Maybe, if you have an extraction based economy like they do in the Middle East where the productive assets are narrowly held. We have a knowledge based economy with widely dispersed "assets". I started my own biz with a $150 worth of capital and a degree in photography, not exactly a large investment. Over the last 20 years we've seen great fortunes amassed by comparatively new players who have spread that wealth rather widely. Also, if a country tries to stem the flow of low productivity jobs from leaving the country with sanctions and trade restrictions or subsidizes the various industries which employ low productivity workers or try to keep too many people doing the job with subsidies like they do with farm subsidies they will create the situation where incomes become polarized.

Wealth will become concentrated if productivity rises on average and incomes on average rise, and the low productivity worker doesn't change something (education and training) to become more productive to maintain the rising standard of living. Industries can make changes as well, it doesn't have to be only the worker ( capital equipment or intellectual property) to make that worker more productive, as in my example earlier of the over weight bulldozer driver being more productive than the fit shovel carrying group of twenty.

This is what the US has done for the last 50 years, as jobs were lost more productive jobs took their place. Those who held onto the low productivity jobs were subsidized in cases by the government and their standard of living fell, relatively, until those industries were forced to become more productive or leave the US for lower labor cost countries.
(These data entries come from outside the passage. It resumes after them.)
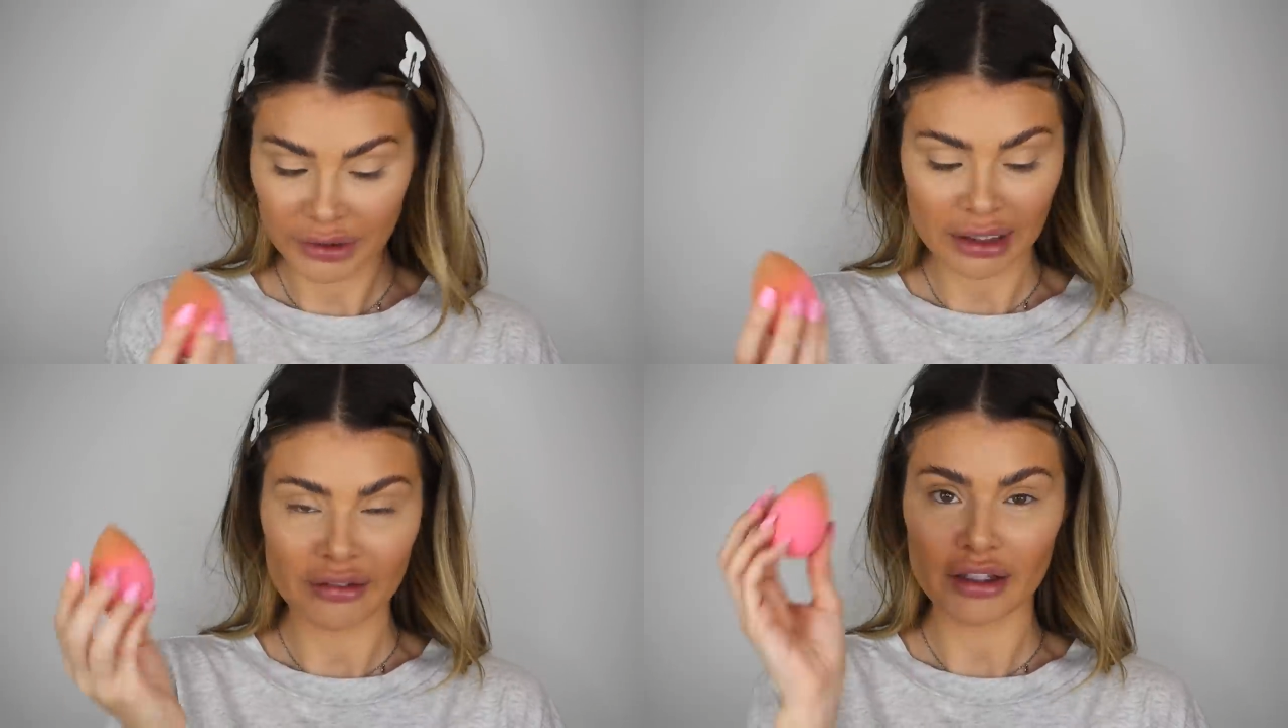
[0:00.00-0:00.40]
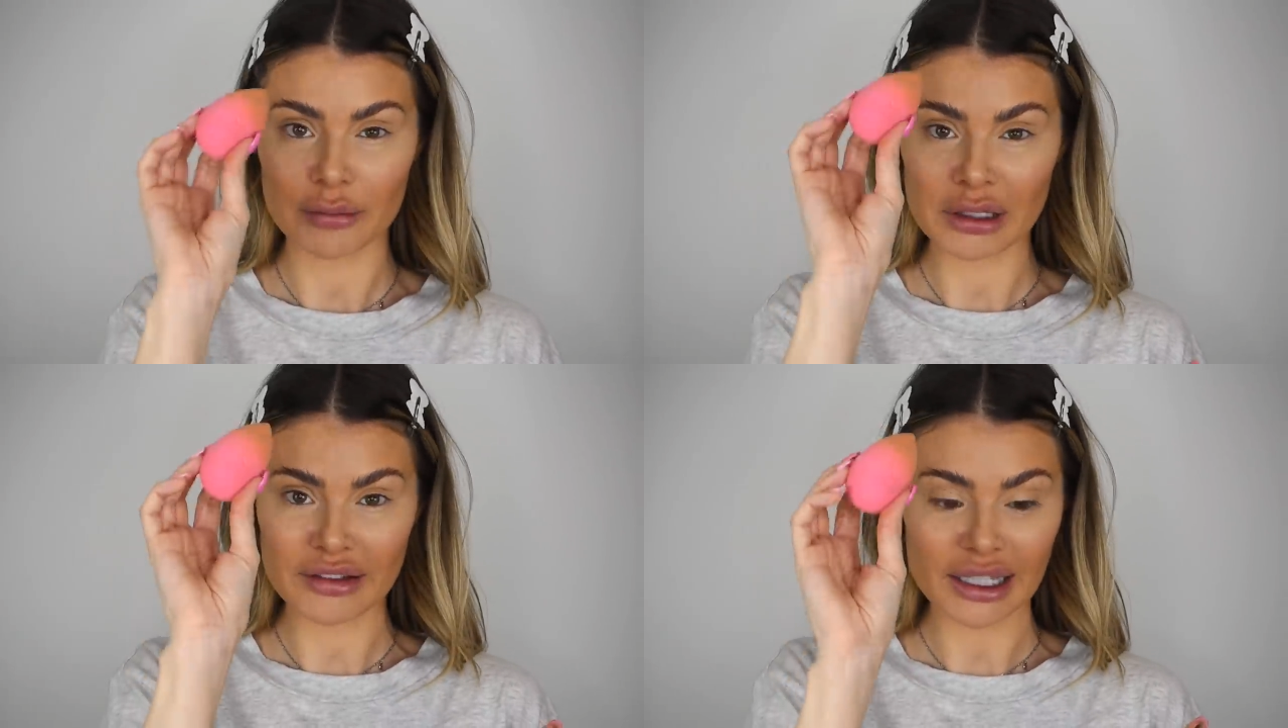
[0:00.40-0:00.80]
is I've
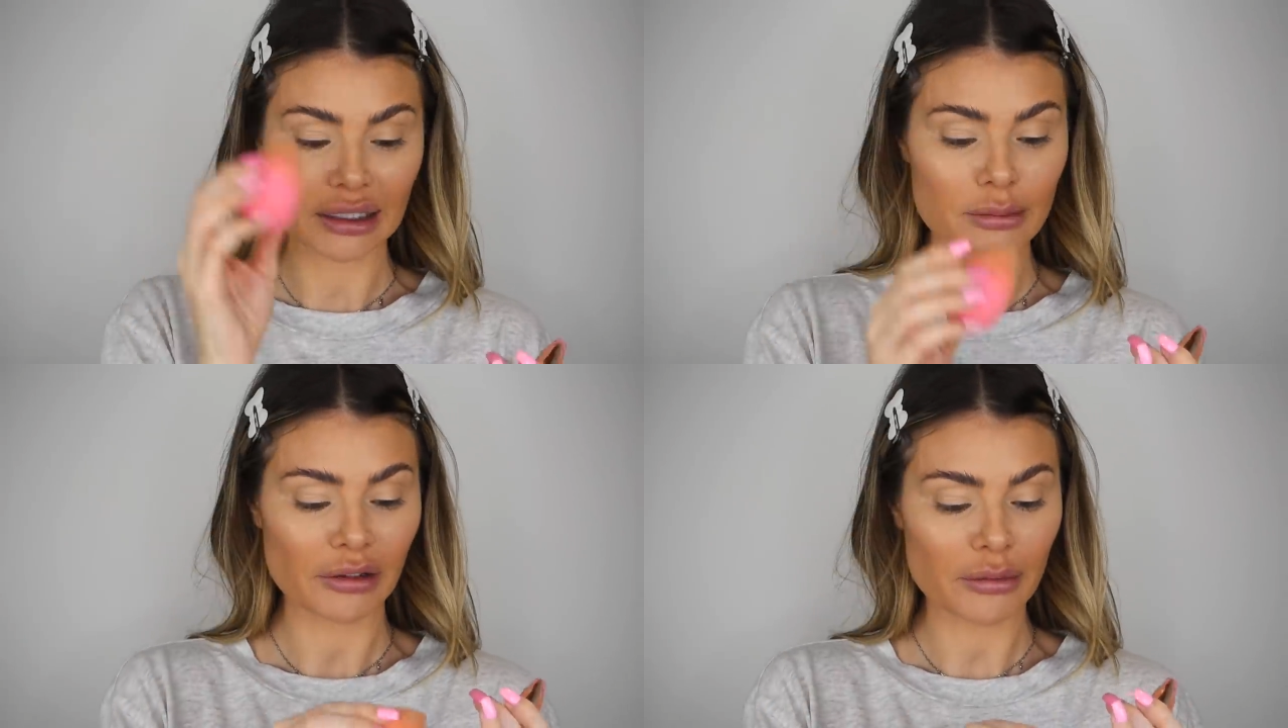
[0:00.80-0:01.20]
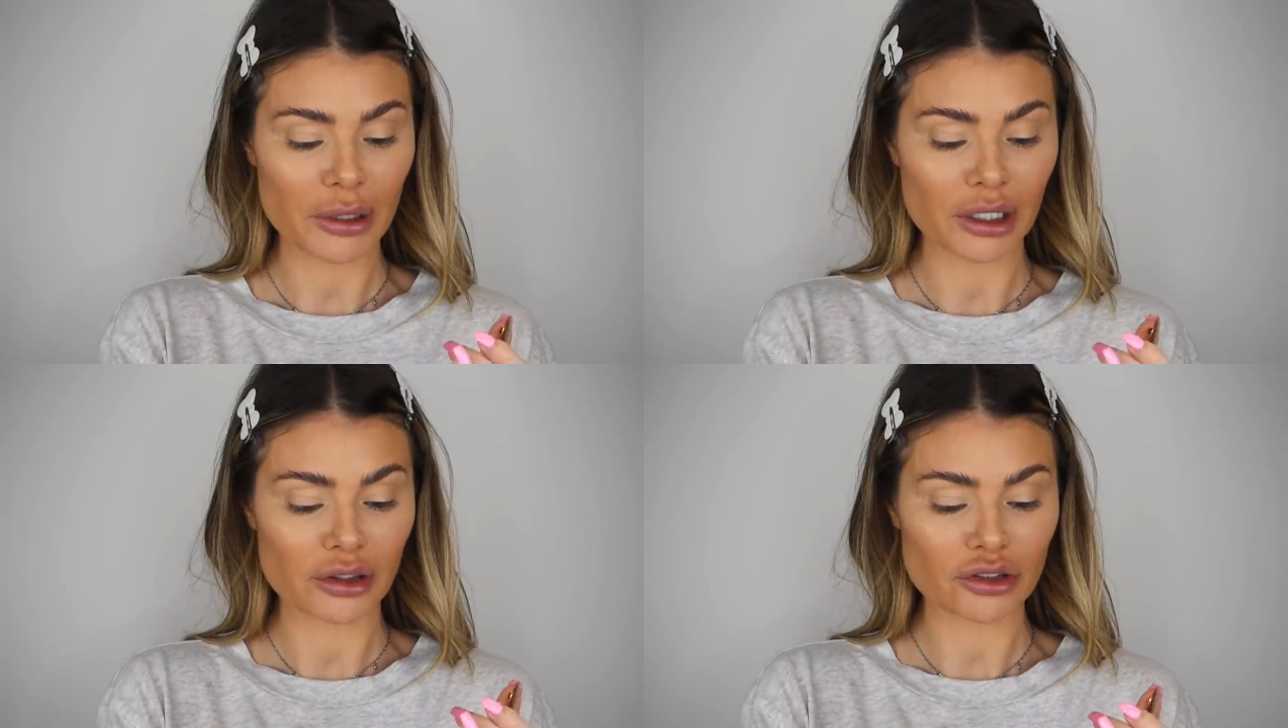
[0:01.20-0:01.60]
been taking my
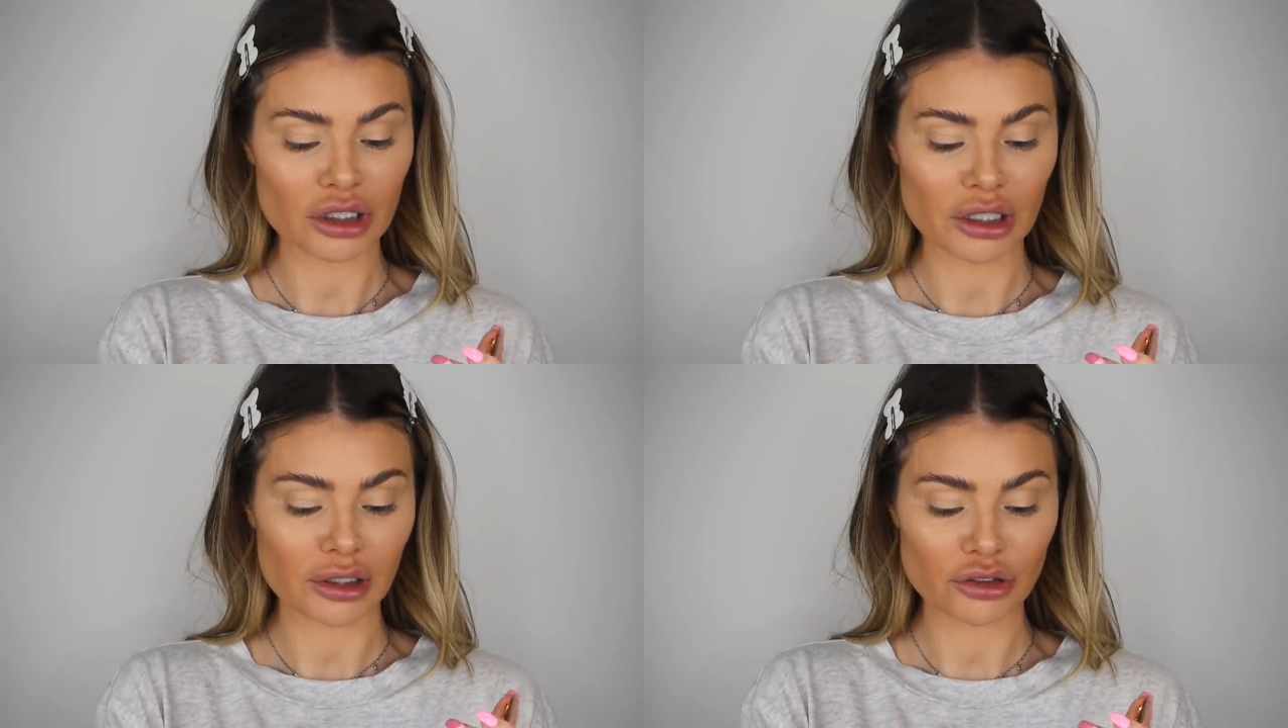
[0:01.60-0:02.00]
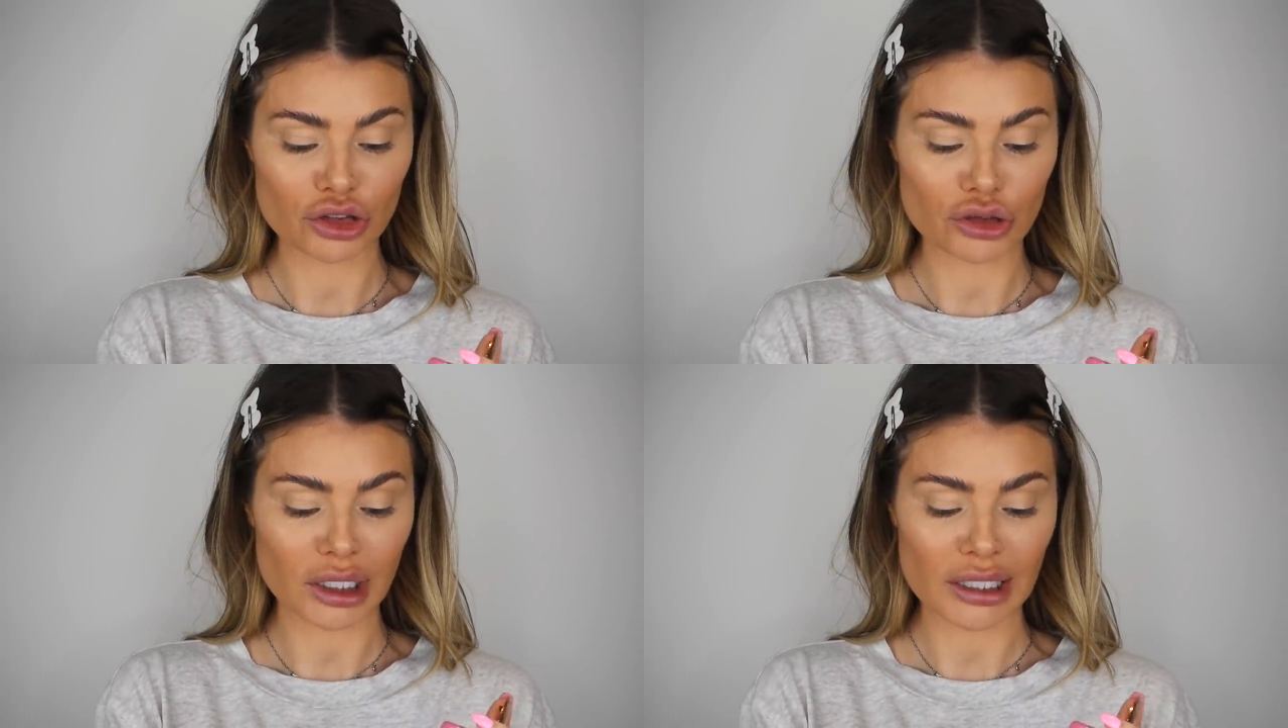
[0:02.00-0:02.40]
sponge and going
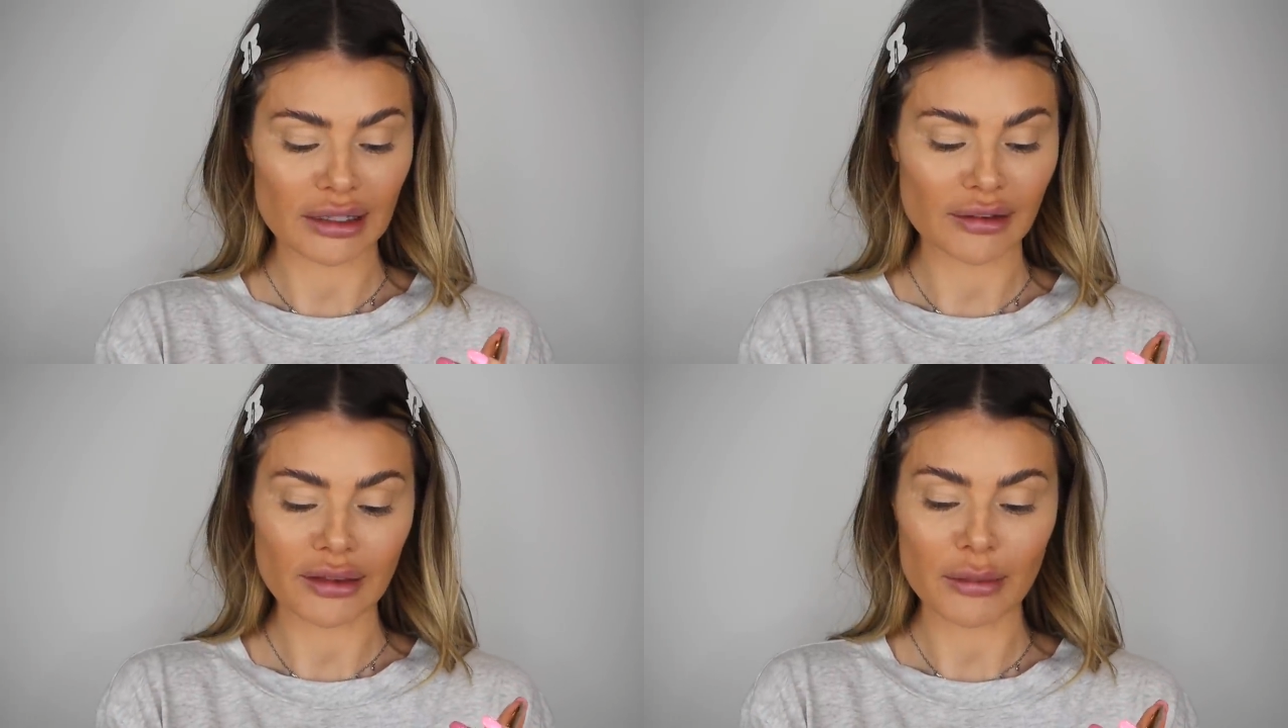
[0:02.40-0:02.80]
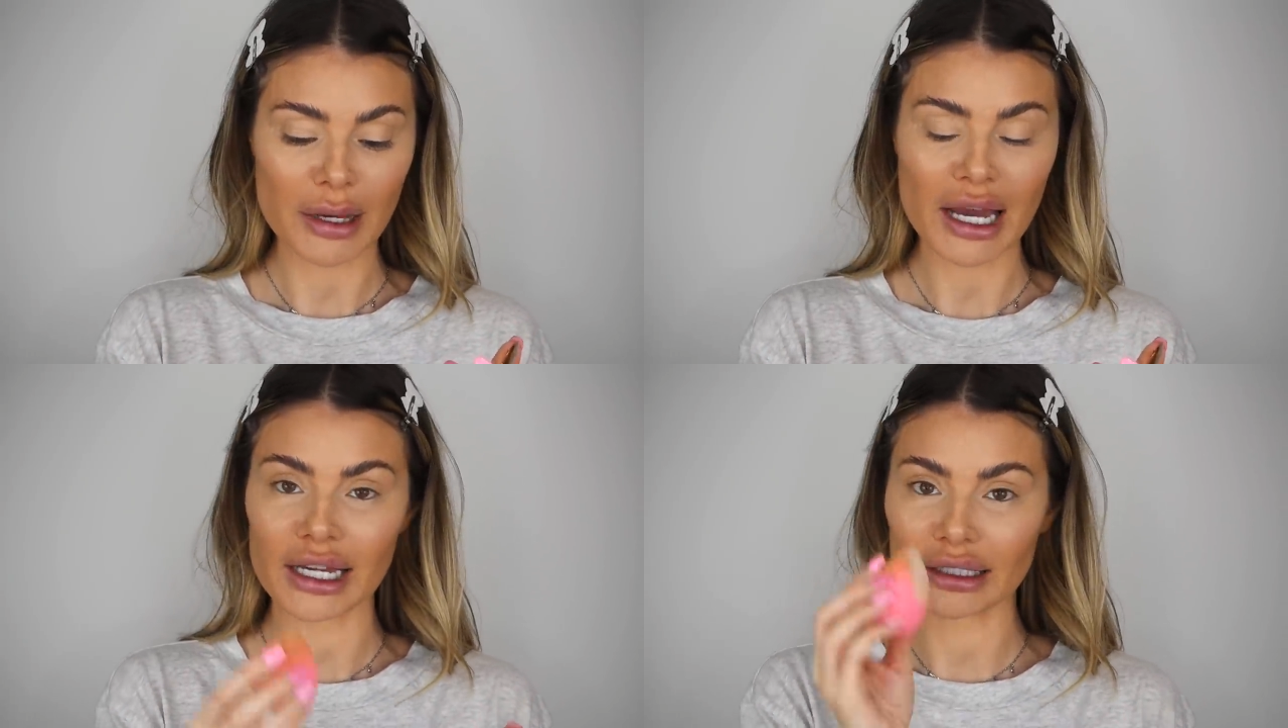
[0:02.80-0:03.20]
straight into the
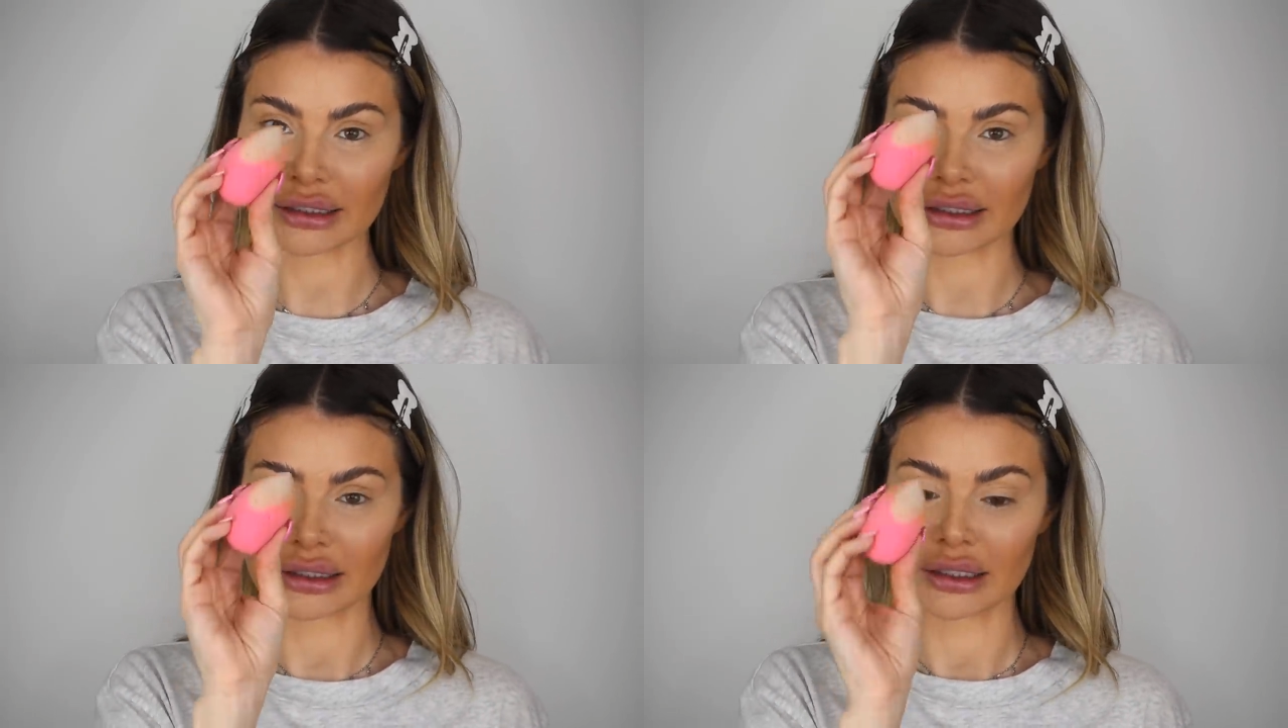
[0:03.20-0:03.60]
pan.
The government in it's effort to alleviate the pain of technological advances disrupts the natural market mechanism which would drive those less productive industries out of biz and ultimately force that worker into a job which was more productive. You can see that is what happens in farming, the farm subsidies do the exact opposite of their intent because they keep too many in farming which drives down the cost of what they grow, requiring further subsidies to keep them from going broke.